# 0.0 IMPORTS

In [1]:
import pandas as pd
import seaborn as sns
import umap.umap_ as umap
import numpy as np
import re
import sqlite3
from sqlalchemy import create_engine



import sweetviz
from matplotlib import pyplot as plt
from matplotlib.pyplot import cm
from scipy.cluster import hierarchy as hc
from sklearn.decomposition import PCA
from sklearn import cluster as c
from sklearn import metrics as m
from sklearn import preprocessing as pp
from sklearn import ensemble as en
from sklearn.neighbors import NearestNeighbors
from sklearn import mixture as mx
from sklearn.manifold import TSNE
from yellowbrick.cluster import KElbowVisualizer, SilhouetteVisualizer

from IPython.display       import Image

  @numba.jit()
  @numba.jit()
  @numba.jit()
  from .autonotebook import tqdm as notebook_tqdm
  @numba.jit()


## 0.2. Load Data

In [2]:
data_raw = pd.read_csv('datasets/Ecommerce.csv', encoding = 'unicode_escape')

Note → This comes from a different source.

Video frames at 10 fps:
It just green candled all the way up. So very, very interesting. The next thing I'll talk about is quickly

data_raw = data_raw.drop(columns = ['Unnamed: 8'])

# 1.0. Data Description

In [3]:
df1 = data_raw.copy()

## 1.1. Rename Columns

In [4]:
df1.columns = ['invoice_no', 'stock_code', 'description', 'quantity', 'invoice_date', 'unit_price', 'customer_id', 'country']

## 1.5. Replace NA

In [5]:
df_missing = df1.loc[df1['customer_id'].isna(), :]
df_not_missing = df1.loc[~df1['customer_id'].isna(), :]

In [6]:
# create reference
df_backup = pd.DataFrame(df_missing['invoice_no'].drop_duplicates())
df_backup['customer_id'] = np.arange(19000, 19000+len(df_backup), 1)

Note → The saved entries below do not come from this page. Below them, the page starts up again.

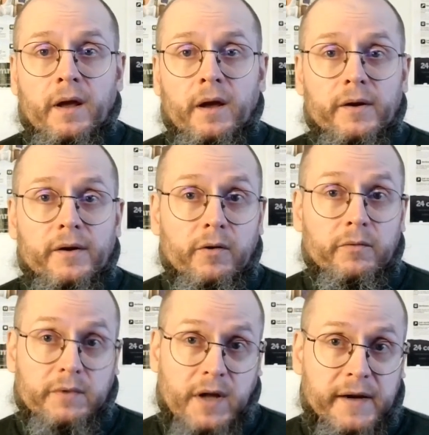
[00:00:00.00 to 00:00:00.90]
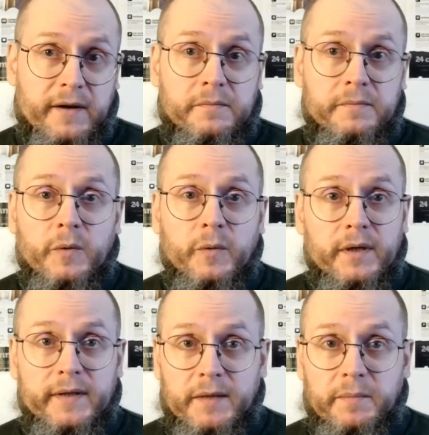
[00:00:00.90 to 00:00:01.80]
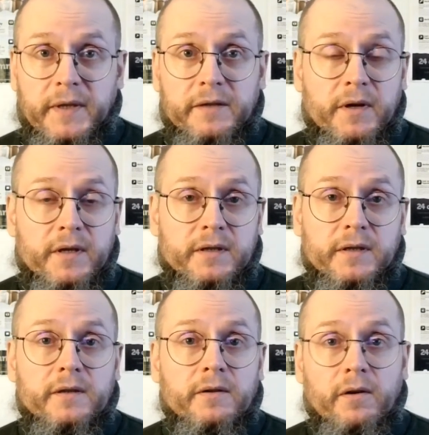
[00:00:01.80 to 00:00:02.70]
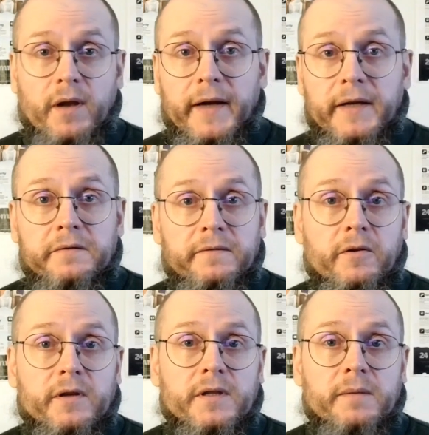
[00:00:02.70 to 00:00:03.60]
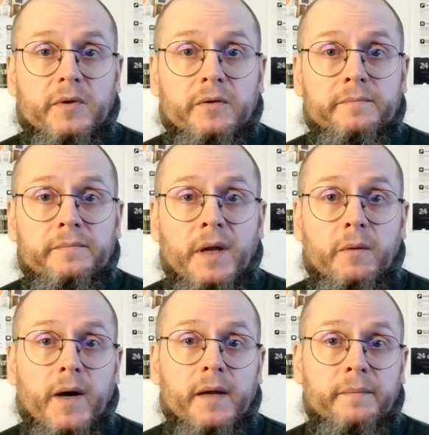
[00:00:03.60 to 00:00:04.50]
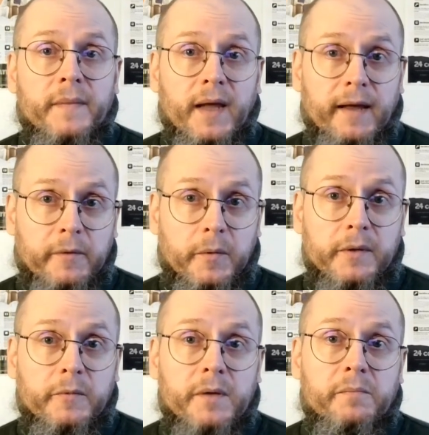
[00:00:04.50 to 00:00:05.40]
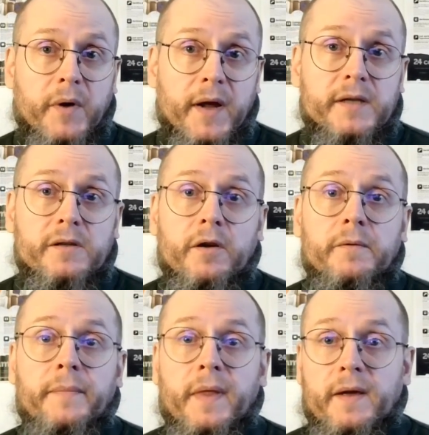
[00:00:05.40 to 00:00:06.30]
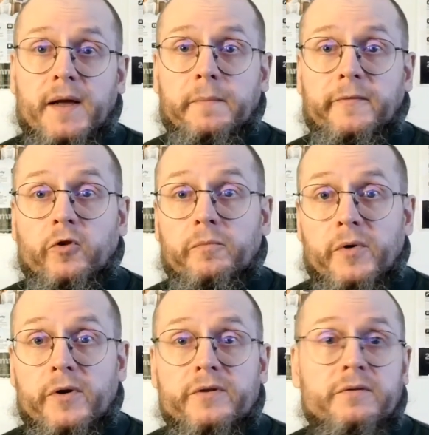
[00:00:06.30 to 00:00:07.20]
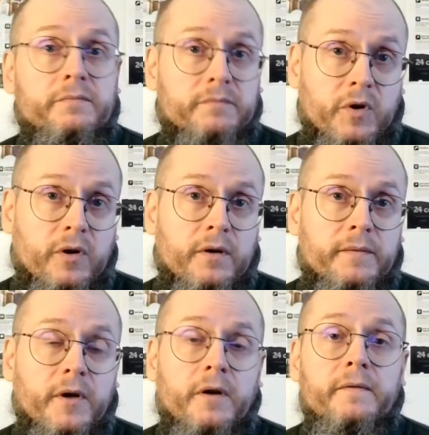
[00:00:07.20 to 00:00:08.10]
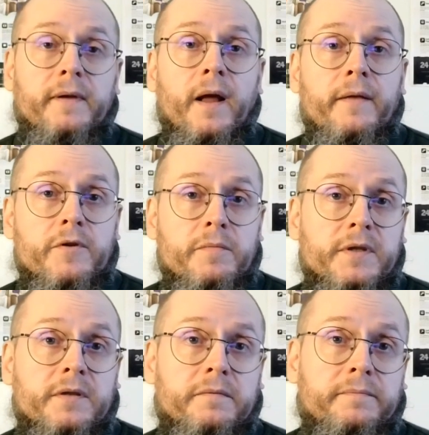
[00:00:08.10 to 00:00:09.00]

A known liar will not be trusted or liked, for example, while everyone will praise a helpful person or a philanthropist.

# merge original with reference dataframe
df1 = pd.merge(df1, df_backup, on='invoice_no', how='left')

# coalesce
df1['customer_id'] = df1['customer_id_x'].combine_first(df1['customer_id_y'])

# drop extra columns
df1 = df1.drop(columns=['customer_id_x', 'customer_id_y'], axis=1)

## 1.6. Change Types

In [7]:
# invoice data
df1['invoice_date'] = pd.to_datetime(df1['invoice_date'], format='%d-%b-%y')

# customer id
df1['customer_id'] = df1['customer_id'].astype('int64')

## 1.7. Descriptive Statistics

In [8]:
num_attributes = df1.select_dtypes(include=['int64', 'float64'])
cat_attributes = df1.select_dtypes(exclude=['int64', 'float64', 'datetime64[ns]'])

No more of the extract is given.